AIM OF THE TASK:
Only one stretch of the data below is wanted: the lines starting at the one with "(3.12 s to 4.17 s)" and ending at the one with "(19.79 s to 20.75 s)", both included, given again exactly.

━━━━━ GIVEN RECORDS ━━━━━

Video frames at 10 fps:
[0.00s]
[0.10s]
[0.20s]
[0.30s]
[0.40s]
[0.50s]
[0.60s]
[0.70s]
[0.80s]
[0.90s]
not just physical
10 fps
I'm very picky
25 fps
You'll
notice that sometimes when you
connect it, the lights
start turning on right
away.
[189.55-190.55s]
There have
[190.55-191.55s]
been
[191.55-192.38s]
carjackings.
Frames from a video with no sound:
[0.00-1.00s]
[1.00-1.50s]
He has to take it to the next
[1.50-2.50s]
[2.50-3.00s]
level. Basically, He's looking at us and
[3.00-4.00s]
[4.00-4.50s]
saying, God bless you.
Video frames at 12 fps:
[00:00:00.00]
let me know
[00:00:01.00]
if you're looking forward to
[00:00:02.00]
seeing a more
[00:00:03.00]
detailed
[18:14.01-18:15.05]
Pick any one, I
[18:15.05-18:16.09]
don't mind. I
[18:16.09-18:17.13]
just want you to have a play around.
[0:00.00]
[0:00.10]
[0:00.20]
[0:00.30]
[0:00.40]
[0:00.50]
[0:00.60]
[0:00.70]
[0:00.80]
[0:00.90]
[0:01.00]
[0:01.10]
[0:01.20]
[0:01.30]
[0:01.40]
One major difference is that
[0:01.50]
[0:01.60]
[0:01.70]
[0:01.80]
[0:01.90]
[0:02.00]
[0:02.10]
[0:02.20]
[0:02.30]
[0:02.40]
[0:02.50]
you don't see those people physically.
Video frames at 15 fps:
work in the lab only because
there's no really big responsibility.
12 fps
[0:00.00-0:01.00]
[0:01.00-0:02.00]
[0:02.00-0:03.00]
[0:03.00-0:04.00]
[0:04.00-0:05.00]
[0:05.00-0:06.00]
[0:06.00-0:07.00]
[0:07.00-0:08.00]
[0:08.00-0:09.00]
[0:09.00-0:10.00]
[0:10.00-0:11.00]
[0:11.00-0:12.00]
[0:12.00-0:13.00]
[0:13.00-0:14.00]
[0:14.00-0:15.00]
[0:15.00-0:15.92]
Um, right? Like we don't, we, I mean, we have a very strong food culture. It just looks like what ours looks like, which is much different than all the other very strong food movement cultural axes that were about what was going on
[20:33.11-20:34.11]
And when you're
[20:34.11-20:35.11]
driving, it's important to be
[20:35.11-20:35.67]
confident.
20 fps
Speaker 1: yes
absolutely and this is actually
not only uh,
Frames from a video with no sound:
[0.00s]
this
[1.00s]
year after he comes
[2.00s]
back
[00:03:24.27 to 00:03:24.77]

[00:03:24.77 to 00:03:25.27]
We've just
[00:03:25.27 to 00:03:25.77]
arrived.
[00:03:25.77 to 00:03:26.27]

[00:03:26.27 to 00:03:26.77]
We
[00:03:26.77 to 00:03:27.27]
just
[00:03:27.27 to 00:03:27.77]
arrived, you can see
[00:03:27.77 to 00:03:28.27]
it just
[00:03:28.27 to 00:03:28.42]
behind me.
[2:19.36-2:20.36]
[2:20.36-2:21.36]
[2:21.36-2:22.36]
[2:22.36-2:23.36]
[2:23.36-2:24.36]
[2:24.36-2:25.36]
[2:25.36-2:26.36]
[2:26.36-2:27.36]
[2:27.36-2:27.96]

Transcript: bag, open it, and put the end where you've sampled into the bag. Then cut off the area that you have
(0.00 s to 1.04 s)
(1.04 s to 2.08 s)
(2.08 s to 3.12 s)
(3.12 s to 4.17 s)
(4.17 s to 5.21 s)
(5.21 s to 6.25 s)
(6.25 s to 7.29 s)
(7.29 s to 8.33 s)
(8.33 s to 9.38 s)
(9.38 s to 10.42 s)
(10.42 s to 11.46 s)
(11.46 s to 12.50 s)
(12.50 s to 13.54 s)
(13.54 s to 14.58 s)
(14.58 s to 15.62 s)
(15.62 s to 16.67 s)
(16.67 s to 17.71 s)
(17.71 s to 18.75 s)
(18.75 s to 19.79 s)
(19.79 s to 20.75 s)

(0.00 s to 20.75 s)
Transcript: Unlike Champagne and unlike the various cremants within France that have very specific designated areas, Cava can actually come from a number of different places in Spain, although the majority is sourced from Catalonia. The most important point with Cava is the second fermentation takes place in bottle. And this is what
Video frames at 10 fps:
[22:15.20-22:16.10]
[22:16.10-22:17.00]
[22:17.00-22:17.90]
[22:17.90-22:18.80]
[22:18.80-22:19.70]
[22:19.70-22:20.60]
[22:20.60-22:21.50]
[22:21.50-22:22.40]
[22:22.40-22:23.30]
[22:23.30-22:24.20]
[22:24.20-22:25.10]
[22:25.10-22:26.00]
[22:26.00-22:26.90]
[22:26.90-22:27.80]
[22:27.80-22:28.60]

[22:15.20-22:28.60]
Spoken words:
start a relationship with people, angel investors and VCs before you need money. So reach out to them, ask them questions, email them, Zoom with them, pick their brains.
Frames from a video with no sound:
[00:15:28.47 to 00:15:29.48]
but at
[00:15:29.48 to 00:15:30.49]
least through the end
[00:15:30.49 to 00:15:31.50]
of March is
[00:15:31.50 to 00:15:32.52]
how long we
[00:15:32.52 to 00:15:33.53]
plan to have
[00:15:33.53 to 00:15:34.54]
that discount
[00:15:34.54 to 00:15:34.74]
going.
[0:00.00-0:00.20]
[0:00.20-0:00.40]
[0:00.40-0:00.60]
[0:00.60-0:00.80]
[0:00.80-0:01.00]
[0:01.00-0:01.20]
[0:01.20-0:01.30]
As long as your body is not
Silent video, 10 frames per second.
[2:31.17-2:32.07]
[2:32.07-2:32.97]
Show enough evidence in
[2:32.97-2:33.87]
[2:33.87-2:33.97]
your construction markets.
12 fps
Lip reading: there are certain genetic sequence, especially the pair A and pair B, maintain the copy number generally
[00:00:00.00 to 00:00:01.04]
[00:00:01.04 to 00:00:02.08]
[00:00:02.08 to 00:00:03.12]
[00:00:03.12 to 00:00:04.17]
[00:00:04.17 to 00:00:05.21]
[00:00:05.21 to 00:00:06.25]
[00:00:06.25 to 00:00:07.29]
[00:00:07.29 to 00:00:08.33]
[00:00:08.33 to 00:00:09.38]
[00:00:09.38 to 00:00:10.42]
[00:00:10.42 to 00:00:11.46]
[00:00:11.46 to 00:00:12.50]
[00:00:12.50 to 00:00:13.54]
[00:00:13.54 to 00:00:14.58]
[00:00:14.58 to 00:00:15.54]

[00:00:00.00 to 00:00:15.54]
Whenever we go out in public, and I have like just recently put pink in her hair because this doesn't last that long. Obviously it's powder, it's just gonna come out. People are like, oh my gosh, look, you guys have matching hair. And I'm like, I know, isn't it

━━━━━

SOLUTION FOR THIS TASK:
(3.12 s to 4.17 s)
(4.17 s to 5.21 s)
(5.21 s to 6.25 s)
(6.25 s to 7.29 s)
(7.29 s to 8.33 s)
(8.33 s to 9.38 s)
(9.38 s to 10.42 s)
(10.42 s to 11.46 s)
(11.46 s to 12.50 s)
(12.50 s to 13.54 s)
(13.54 s to 14.58 s)
(14.58 s to 15.62 s)
(15.62 s to 16.67 s)
(16.67 s to 17.71 s)
(17.71 s to 18.75 s)
(18.75 s to 19.79 s)
(19.79 s to 20.75 s)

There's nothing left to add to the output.